(Vatican Radio) Fighting intensified in the Southern Philippines on Saturday, where
government troops continued to battle Muslim separatists in suburbs of Zamboanga city.
More than 50 people have died since the siege began on Monday. Meanwhile, rebels are
reported still to be holding residents as human shields.
Philippine troops
stepped up efforts to try to force rebels from buildings they seized in Zamboanga
city. The insurgents are well armed. At one point they apparently fired a mortar at
government forces, which wounded several Red Cross workers.
The Philippines
president said: "The prime objective is to save lives." But a Catholic priest caught
up in the siege has been describing the ordeal some of the hostages are facing. Father
Michael Ufana said he himself was a held as a hostage until his release on Friday.
Whenever
the military attacked, he said, the rebels would force us to become their human shields.

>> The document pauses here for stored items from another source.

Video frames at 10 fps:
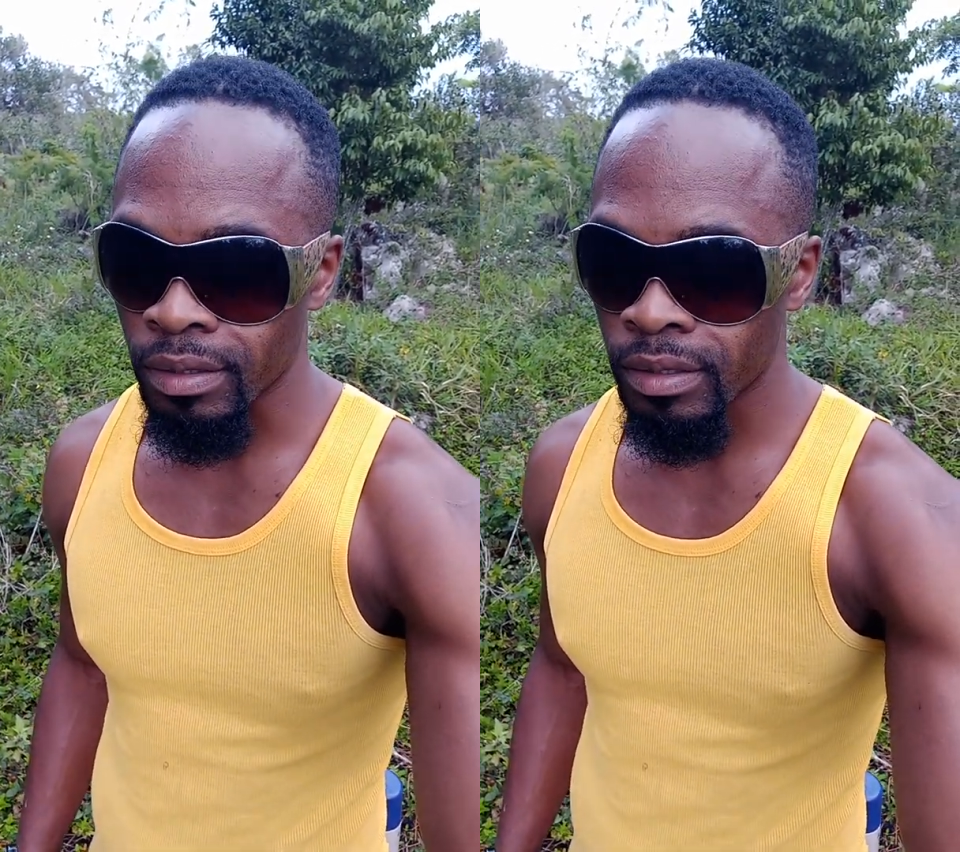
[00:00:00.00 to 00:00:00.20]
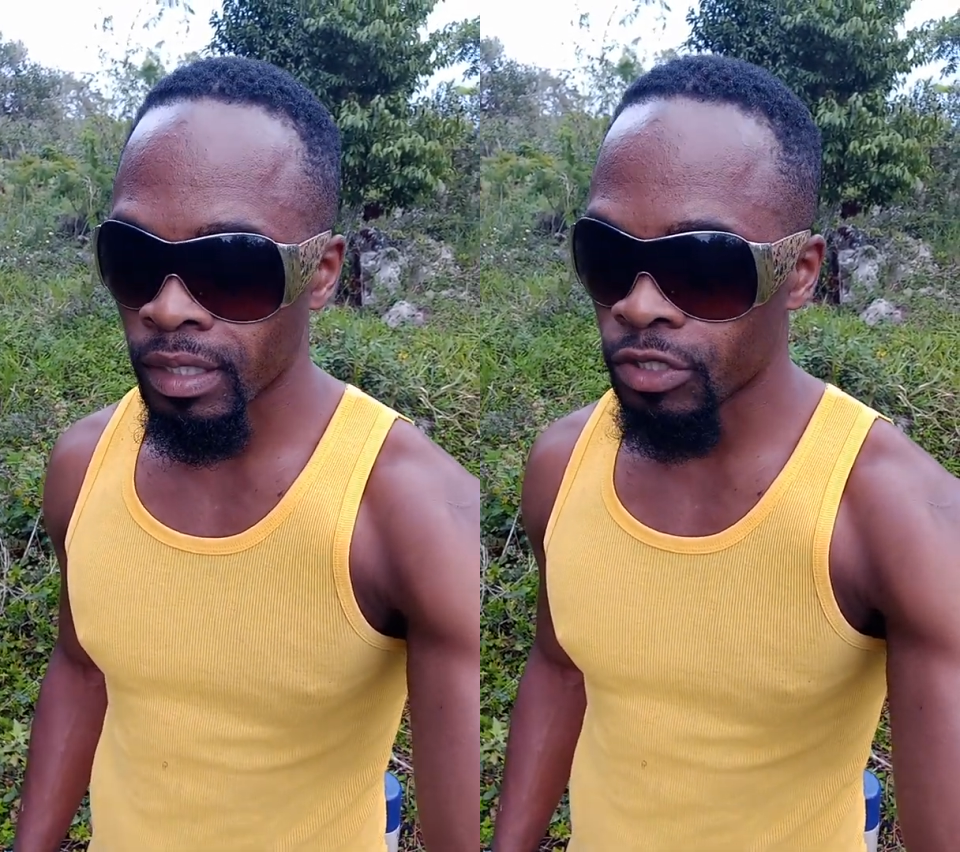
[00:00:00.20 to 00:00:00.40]

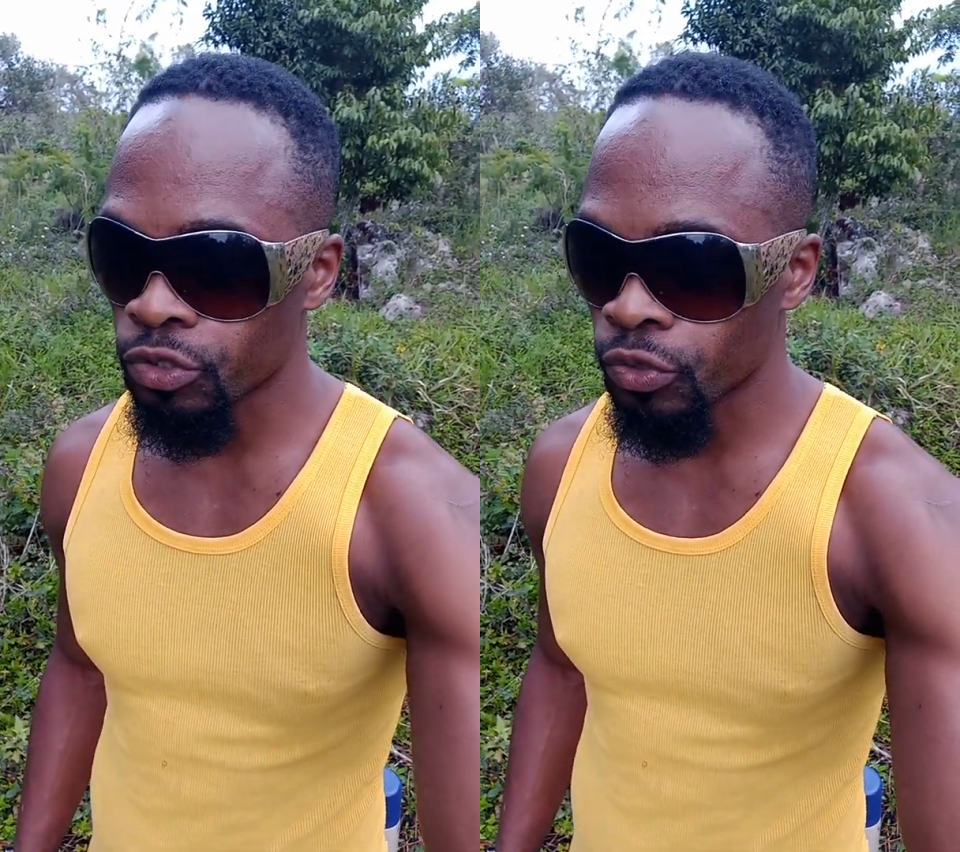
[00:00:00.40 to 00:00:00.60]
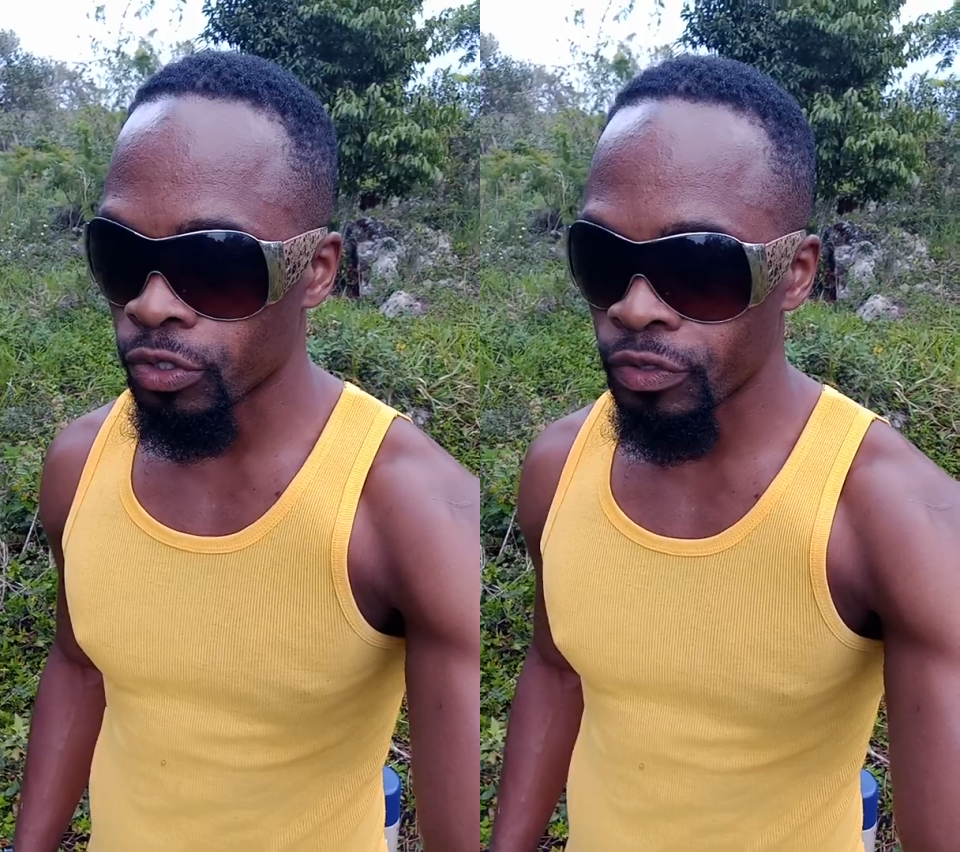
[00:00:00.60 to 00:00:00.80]
Not
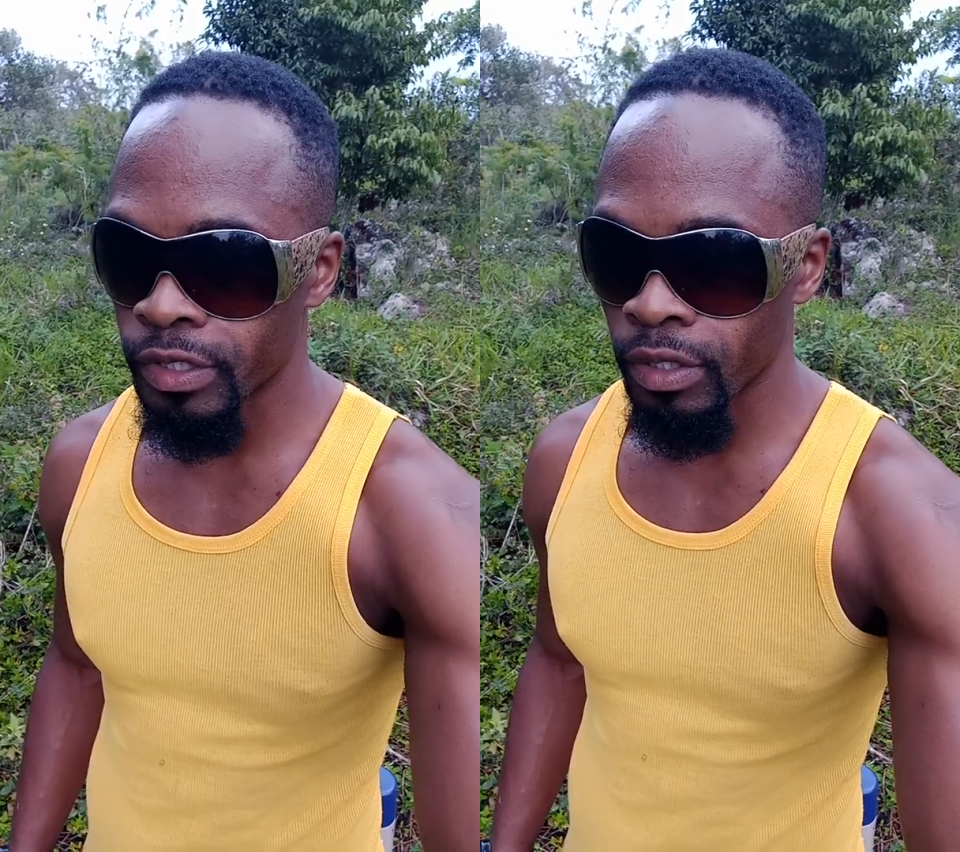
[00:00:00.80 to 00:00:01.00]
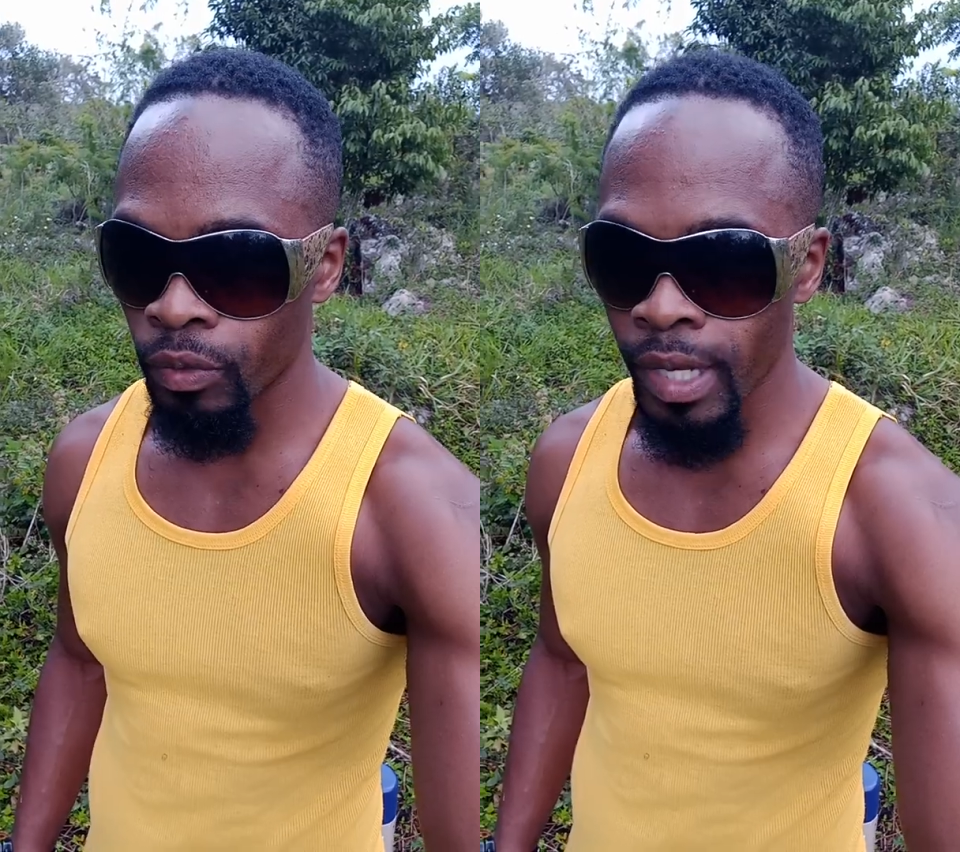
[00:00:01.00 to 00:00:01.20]
sure the
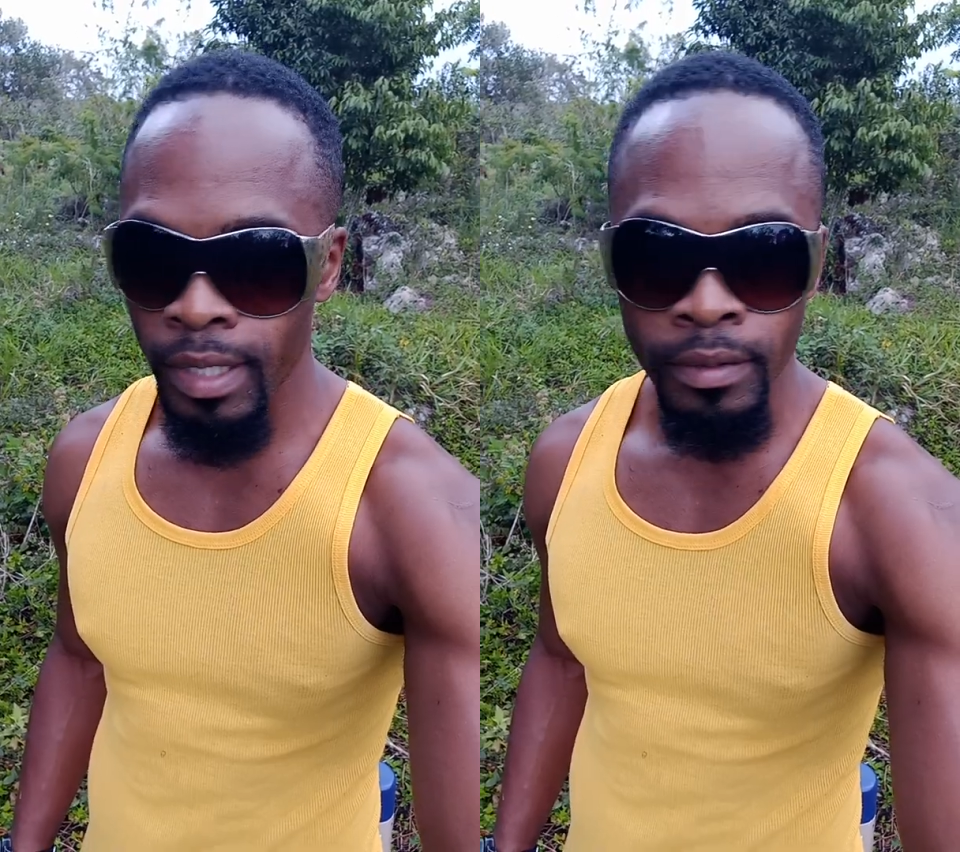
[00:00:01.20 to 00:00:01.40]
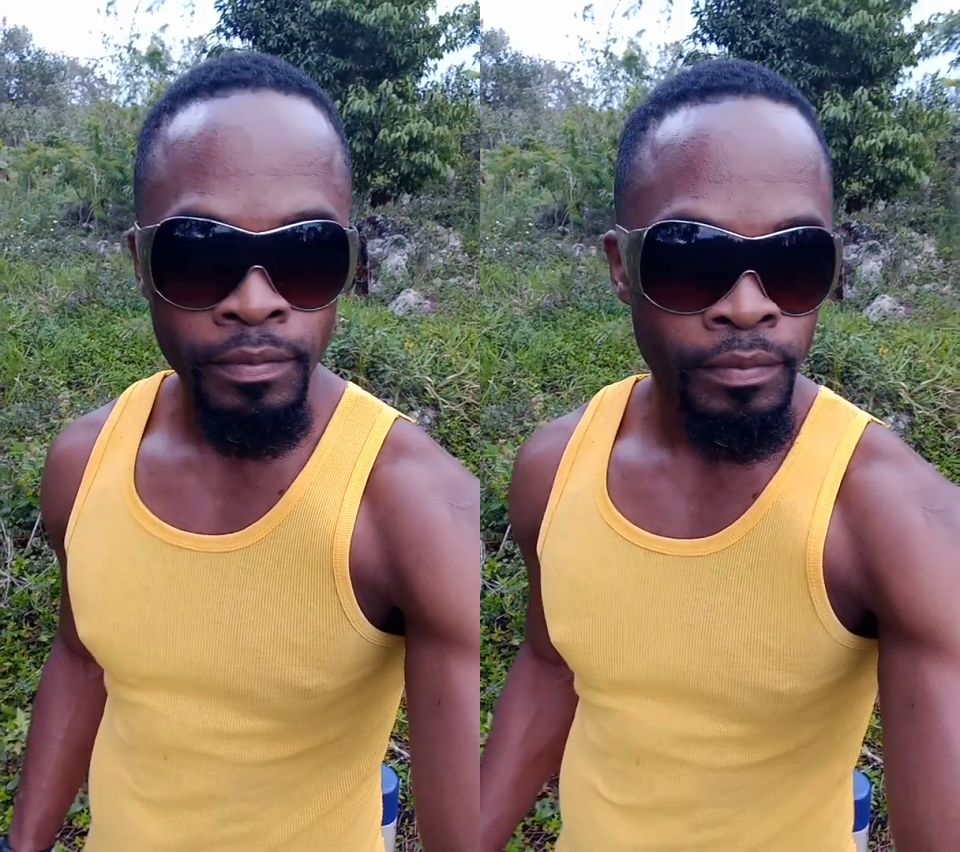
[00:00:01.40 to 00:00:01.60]
reason why.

Then, after the firefight they would lock us up again in detention.
Government
officials say those trapped in two schools are running short of food. An estimated
60,000 residents have fled, and hundreds of buildings are now destroyed.
A
ceasefire had been due on Saturday, after telephone talks between the Philippines
vice president and the head of a faction of the Moro National Liberation Front. But
it is unclear whether all the fighters answer to that one group, as some reports say
the force appears to be a coalition of islamists and independence seekers.